さらに安部さんは「学生がやっていることに“頑張ってね”と声をかけてもらえる一方で、具体的な要望までは書いてもらえないことも多かった」と話す。

そこで学生たちが始めたのが、地域イベントへの出展やSNSでの発信だ。イベント会場で直接声をかけ、「普段どう使っているか」を聞き取る。SNSでは進捗や模型の写真を載せ、活動を可視化することで「こんなふうに変わるんだ」とイメージしてもらえるよう工夫した。

宮窪さんも「建築用語を並べても伝わらない。図やイラスト、模型などで直感的にわかる工夫が必要だと実感した」と語る。プレゼン資料には文字だけでなく絵や写真を入れ、触って理解できるサンプルも用意した。

こうした工夫は建築に限らず、将来どんな仕事でも役立つスキルになるはずだ。

“知ってもらうこと”が動き出すきっかけ

一見、建築と関係なさそうに思えるイベント企画も、実はプロジェクトを動かす大事な要素になった。

ある年のクリスマス、二人は「エントランスにシンボルツリーを飾ろう」と考えた。単なる飾りではなく、子どもたちが“願いの葉”を手づくりできるワークショップを実施。
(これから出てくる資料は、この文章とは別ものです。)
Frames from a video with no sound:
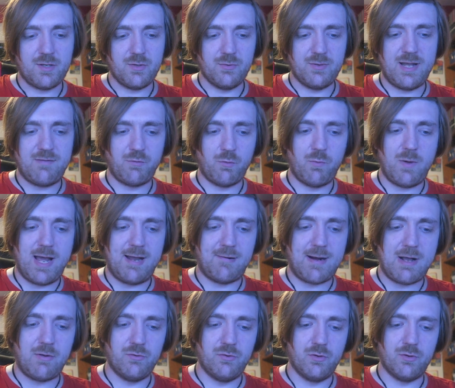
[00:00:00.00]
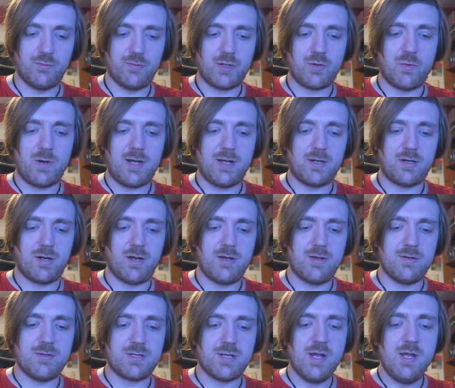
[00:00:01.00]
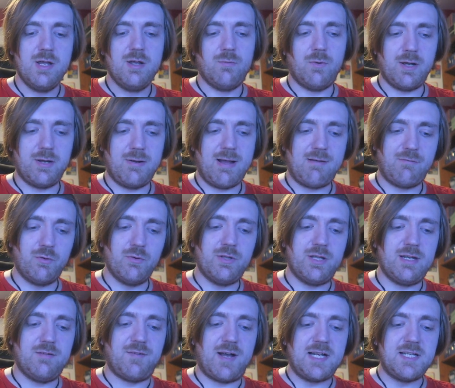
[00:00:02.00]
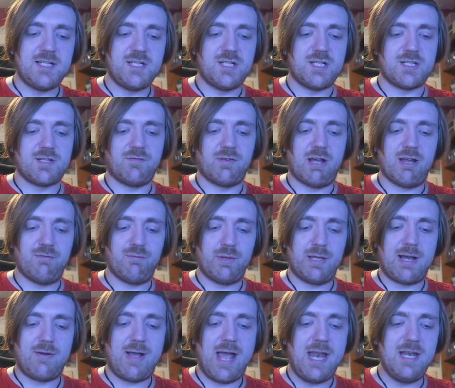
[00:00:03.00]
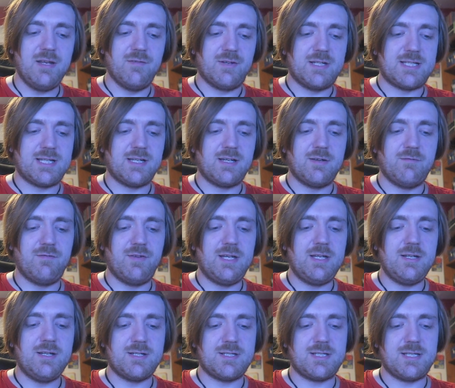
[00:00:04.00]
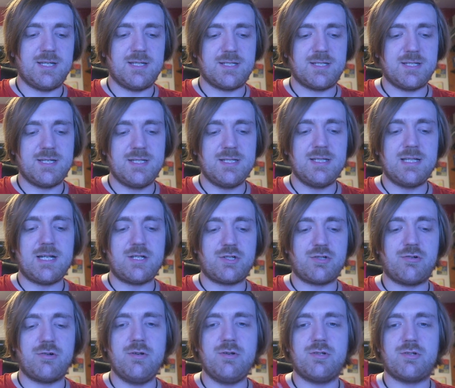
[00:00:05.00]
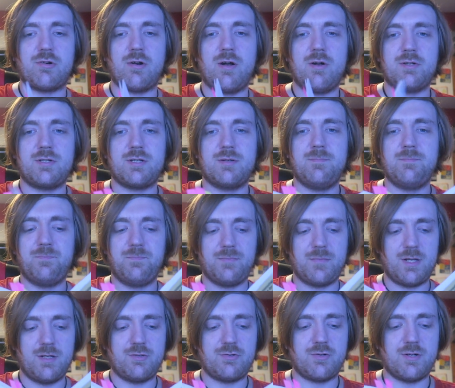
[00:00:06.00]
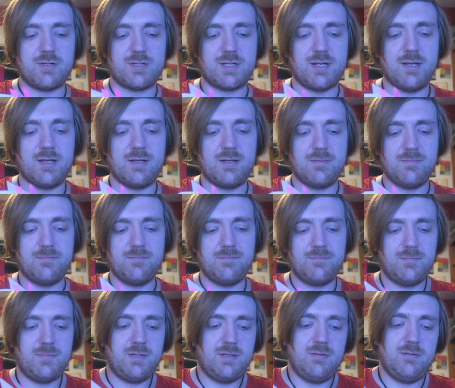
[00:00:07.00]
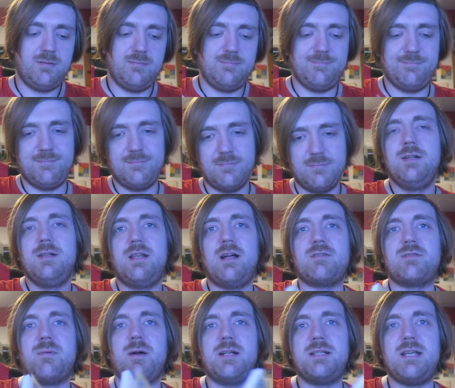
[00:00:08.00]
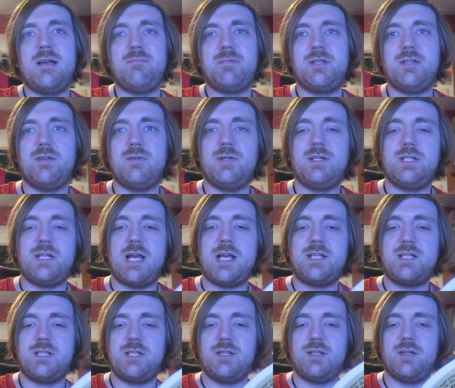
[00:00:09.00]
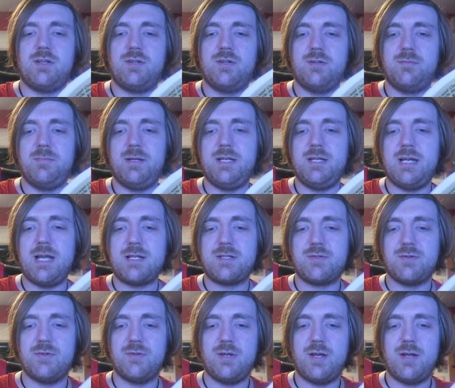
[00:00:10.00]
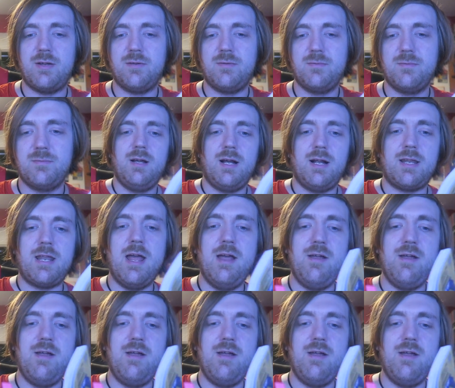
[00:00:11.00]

You will never wear out nor require clothes. Well, you have all the advantages of life without any of its inconveniences. Isn't that true, Trot? And Trot's like, mmm. That was my attempt to do a gesture that could mean yes or no. And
北九州産木材ブランド「KiTAQWOOD」の木のボードに絵や願い事を書いてもらい、ツリーに飾り付ける仕掛けにした。

この取り組みは大成功だった。子どもはもちろん、親や大人たちも参加し、「こういう仕掛けがあると楽しい」「施設にあったら利用者も喜ぶ」という声が集まった。SNSのフォロワーも増え、応援してくれる人が広がった。

「完成をただ待つだけでは、途中の過程は伝わらない。イベントを通して“みんなで一緒につくろう”と誘えたのは、学生ならではの軽やかさだと思う」と安部さんは語る。

宮窪さんも「学生がやっているなら応援しよう、気軽に参加してみようという空気を感じる。肩書きはないけれど、そのぶんチャレンジしやすい」と話す。失敗も含めて温かく見守られているのが学生プロジェクトの強みだ。